The funds necessary to cover cash payments are provided from the budget of the central public authority that exercises on behalf of the Romanian state the rights and obligations resulted from its status of sole shareholder, under the conditions established by the government decision stipulated in art.4 par (1), within the limits of the budgetary provisions approved for this purpose and/or from privatization revenues.

The in-kind contribution shall be established by the government decision provided for in art. 4 par. (1) and may also consist of movable and immovable assets privately owned by the state.

What kind of business the state wants to do

The Fund would operate based on of its own strategy, approved by the General Shareholders Meeting based on a mandate previously approved by government decision. The strategy is issued for a period of over three years and reviewed “each time is needed”.

The strategy should be linked to a set of medium to long-term performance indicators set by the general shareholders meeting and will address the following areas and activities:

  • infrastructure development in Romania
  • job creation
  • stimulation of innovation and new technologies
  • increasing human capital in the long run
  • increasing the competitiveness of the Romanian economy
  • other development areas and activities that are of interest to the national economy

How the state will run the business

An Investment Fund will be managed in a dual system by a supervisory board and a directorate, in accordance with the provisions of Law 31/1990, republished, with subsequent amendments and completions.
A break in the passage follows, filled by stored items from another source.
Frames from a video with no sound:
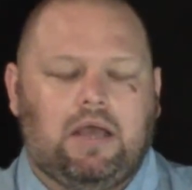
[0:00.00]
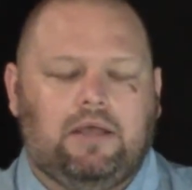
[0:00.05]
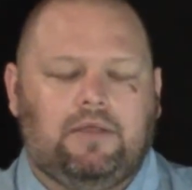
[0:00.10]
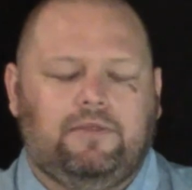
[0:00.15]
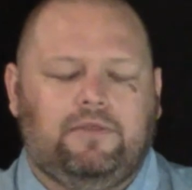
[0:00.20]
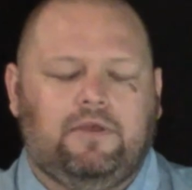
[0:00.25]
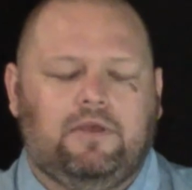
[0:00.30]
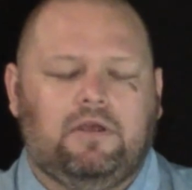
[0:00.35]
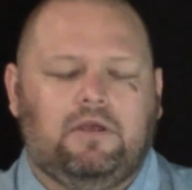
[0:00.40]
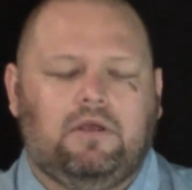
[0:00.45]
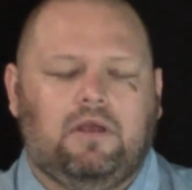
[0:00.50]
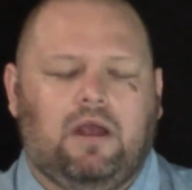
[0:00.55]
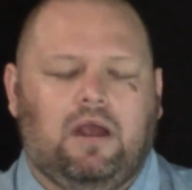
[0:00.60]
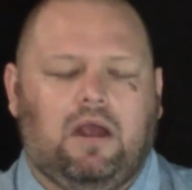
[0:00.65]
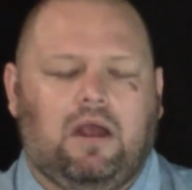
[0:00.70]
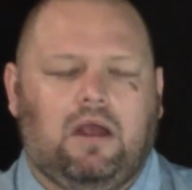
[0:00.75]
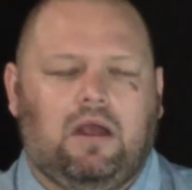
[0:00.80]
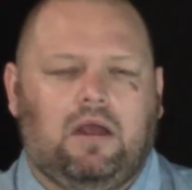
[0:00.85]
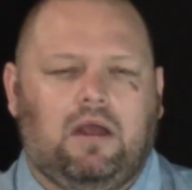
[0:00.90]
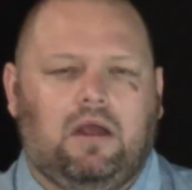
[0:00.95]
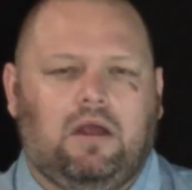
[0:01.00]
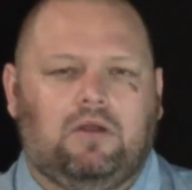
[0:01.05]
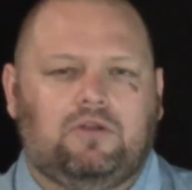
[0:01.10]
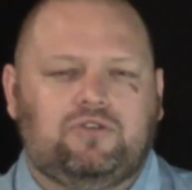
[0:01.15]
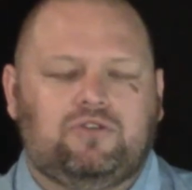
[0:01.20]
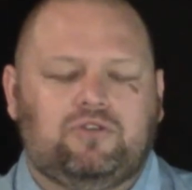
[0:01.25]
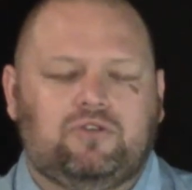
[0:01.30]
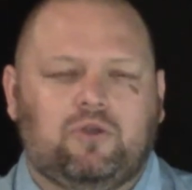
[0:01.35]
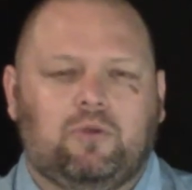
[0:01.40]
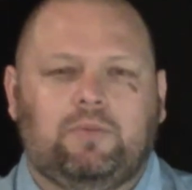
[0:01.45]
There are
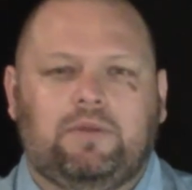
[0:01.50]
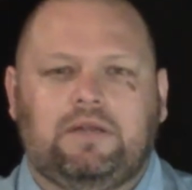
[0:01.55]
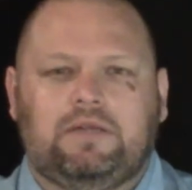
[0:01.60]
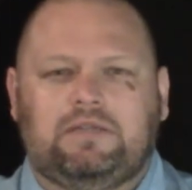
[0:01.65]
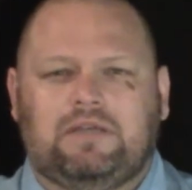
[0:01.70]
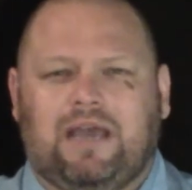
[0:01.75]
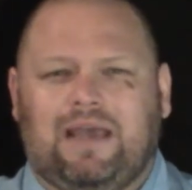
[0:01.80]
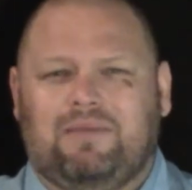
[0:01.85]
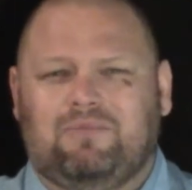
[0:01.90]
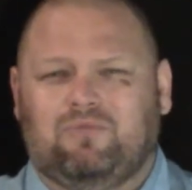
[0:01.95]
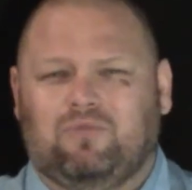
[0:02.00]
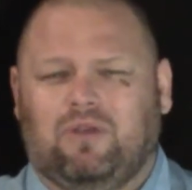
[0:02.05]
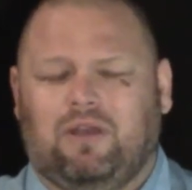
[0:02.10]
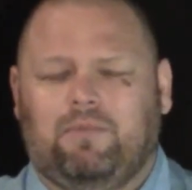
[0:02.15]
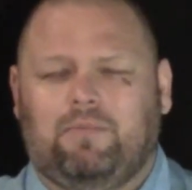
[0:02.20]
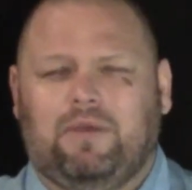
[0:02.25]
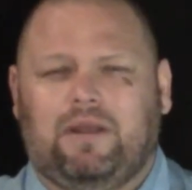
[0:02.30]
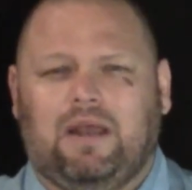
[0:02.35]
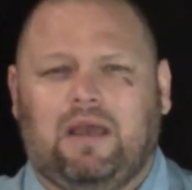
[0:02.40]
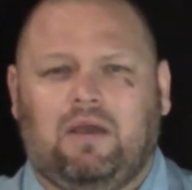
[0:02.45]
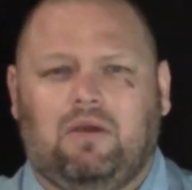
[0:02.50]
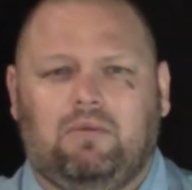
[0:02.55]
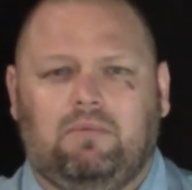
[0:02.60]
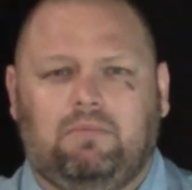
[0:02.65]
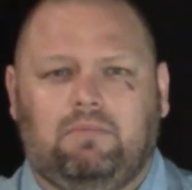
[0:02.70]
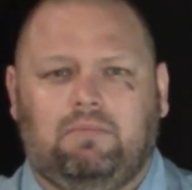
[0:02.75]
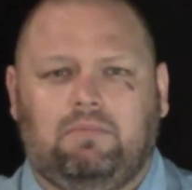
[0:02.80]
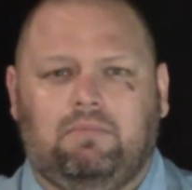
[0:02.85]
so many times where I've been out,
The selection procedure for the management is carried out by the central public authority that exercises, on behalf of the Romanian state, the rights and obligations stemming from the sole shareholder status.
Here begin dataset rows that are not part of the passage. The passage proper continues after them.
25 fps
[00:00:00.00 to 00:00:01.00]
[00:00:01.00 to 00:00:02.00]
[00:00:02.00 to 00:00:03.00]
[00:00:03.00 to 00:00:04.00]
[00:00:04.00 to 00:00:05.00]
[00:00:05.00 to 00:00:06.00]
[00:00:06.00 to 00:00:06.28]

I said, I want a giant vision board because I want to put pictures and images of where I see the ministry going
When defining the selection criteria and/or the selection process, this sole shareholder may decide but is not required, to be assisted by an independent expert, a natural or legal person specializing in the recruitment of human resources whose services are contracted under the terms of the public procurement law.
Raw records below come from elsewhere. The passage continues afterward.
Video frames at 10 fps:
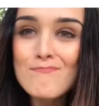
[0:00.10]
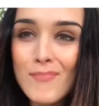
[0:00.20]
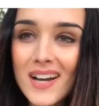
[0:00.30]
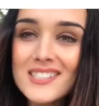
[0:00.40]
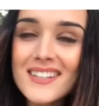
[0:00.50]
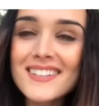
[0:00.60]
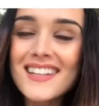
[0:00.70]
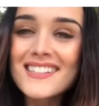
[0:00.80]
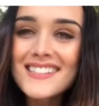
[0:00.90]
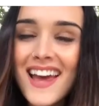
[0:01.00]
budget
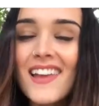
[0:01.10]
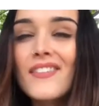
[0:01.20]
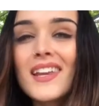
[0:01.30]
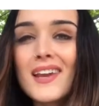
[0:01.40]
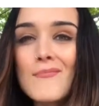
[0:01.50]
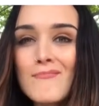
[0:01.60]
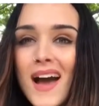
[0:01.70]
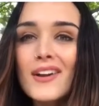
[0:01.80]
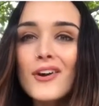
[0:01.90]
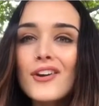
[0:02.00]
saving,
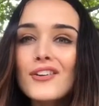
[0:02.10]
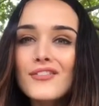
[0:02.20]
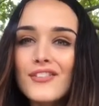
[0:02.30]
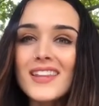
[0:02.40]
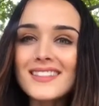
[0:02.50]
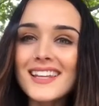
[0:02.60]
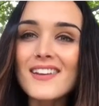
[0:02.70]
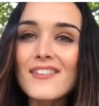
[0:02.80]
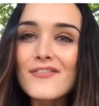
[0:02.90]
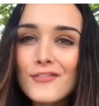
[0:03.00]
macro
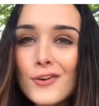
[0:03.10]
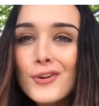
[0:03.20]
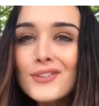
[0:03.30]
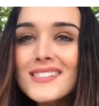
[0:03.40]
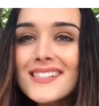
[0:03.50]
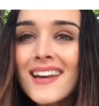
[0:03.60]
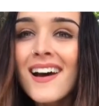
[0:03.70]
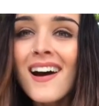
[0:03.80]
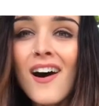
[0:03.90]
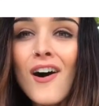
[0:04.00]
friendly foods
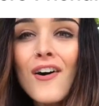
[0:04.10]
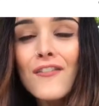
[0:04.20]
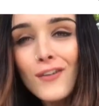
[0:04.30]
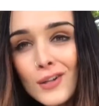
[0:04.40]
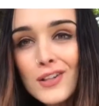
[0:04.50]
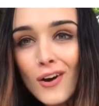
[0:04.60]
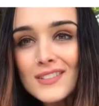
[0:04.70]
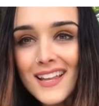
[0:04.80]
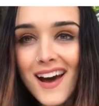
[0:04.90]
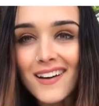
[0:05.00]
for
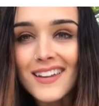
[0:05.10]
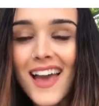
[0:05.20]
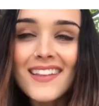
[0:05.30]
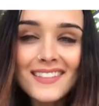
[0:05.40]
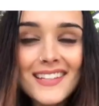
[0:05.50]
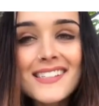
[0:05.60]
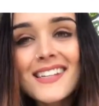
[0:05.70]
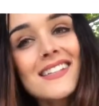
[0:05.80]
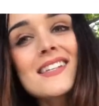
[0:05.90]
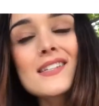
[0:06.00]
lockdown, and this
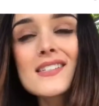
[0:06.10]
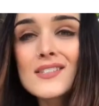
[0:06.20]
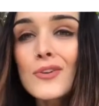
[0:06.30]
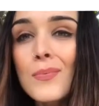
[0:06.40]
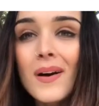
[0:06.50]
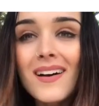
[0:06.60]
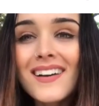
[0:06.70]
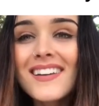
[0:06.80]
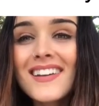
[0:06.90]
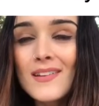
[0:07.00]
is a super
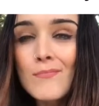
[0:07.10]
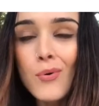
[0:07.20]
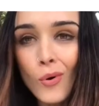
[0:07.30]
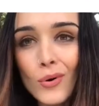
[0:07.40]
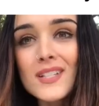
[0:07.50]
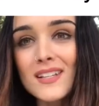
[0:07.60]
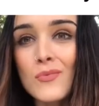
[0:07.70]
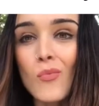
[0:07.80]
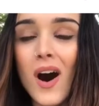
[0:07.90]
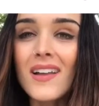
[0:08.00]
important
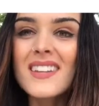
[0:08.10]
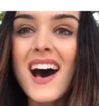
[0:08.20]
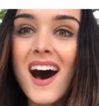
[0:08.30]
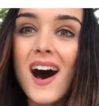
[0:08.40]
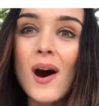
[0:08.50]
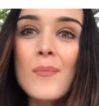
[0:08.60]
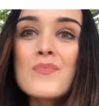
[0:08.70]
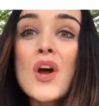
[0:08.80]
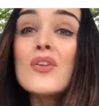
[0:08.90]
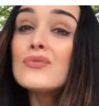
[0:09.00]
one.
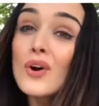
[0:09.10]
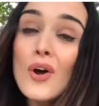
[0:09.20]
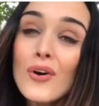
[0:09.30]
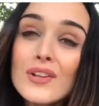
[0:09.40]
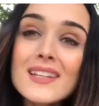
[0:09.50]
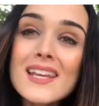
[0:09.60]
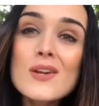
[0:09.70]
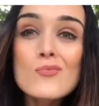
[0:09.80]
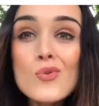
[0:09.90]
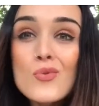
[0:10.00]
Not only
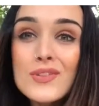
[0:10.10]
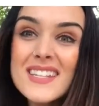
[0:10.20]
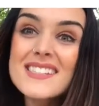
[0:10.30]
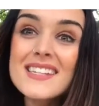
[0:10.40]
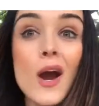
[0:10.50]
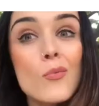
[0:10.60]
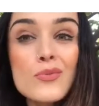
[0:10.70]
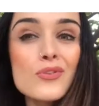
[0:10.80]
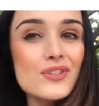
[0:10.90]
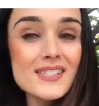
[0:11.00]
will this help
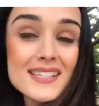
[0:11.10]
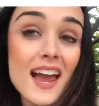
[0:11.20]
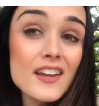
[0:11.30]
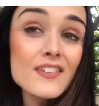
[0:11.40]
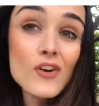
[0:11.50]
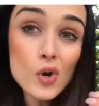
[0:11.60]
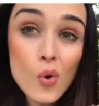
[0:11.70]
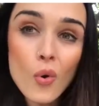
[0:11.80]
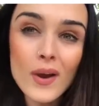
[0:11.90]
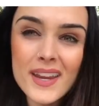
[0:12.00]
you save
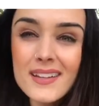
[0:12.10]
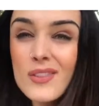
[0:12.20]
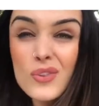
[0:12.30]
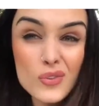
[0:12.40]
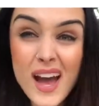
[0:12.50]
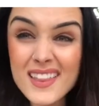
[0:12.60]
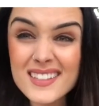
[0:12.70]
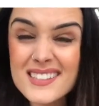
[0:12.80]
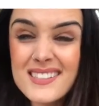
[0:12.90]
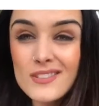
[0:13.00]
coin throughout
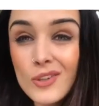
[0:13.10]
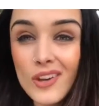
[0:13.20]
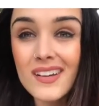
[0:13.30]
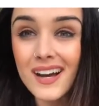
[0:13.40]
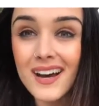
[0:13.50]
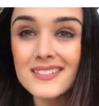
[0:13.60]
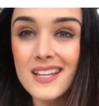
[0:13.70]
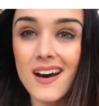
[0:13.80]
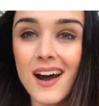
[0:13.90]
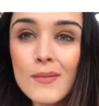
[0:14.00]
this hard
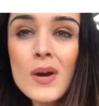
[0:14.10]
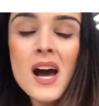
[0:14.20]
time,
How state can juggle with assets and shares

The decision on the disposal of assets and shares that constitutes the Fund’s share capital is taken in accordance with the Fund’s strategy and based on a cost/benefit analysis of the way of using this financing source from the disposal of assets/shares in order to implement the strategy, after all other financing instruments provided by law have been exhausted, by maintaining the value of the Fund’s net assets at levels set by the Fund’s strategy.

The disposal or acquisition by the Fund of shares or other assets under their ownership is not subject to the provisions of Government Emergency Ordinance 88/1997 on the privatization of commercial companies, approved by Law 44/1998, with the subsequent amendments and completions, nor the provisions of Law 137/2002 on some measures for accelerating the privatization, with subsequent amendments and completions, but will be carried out in accordance with the provisions of this article.

To be noted:

  • Provisions of the Government Ordinance 64/2001 on the distribution of profits to national companies and publicly owned or controlled companies, as well as autonomous national and municipal companies, approved with amendments by Law 769/2001, as subsequently amended and supplemented, do not apply to the Fund.
  • The provisions of Government Emergency Ordinance 109/2011 (on corporate governance – editor’s note), approved with amendments and completions by Law 111/2016, as subsequently amended, shall not apply to the fund established in accordance to this Emergency Ordinance, nor to companies for which state-owned majority stakes are in-kind contributions to the Fund’s share capital.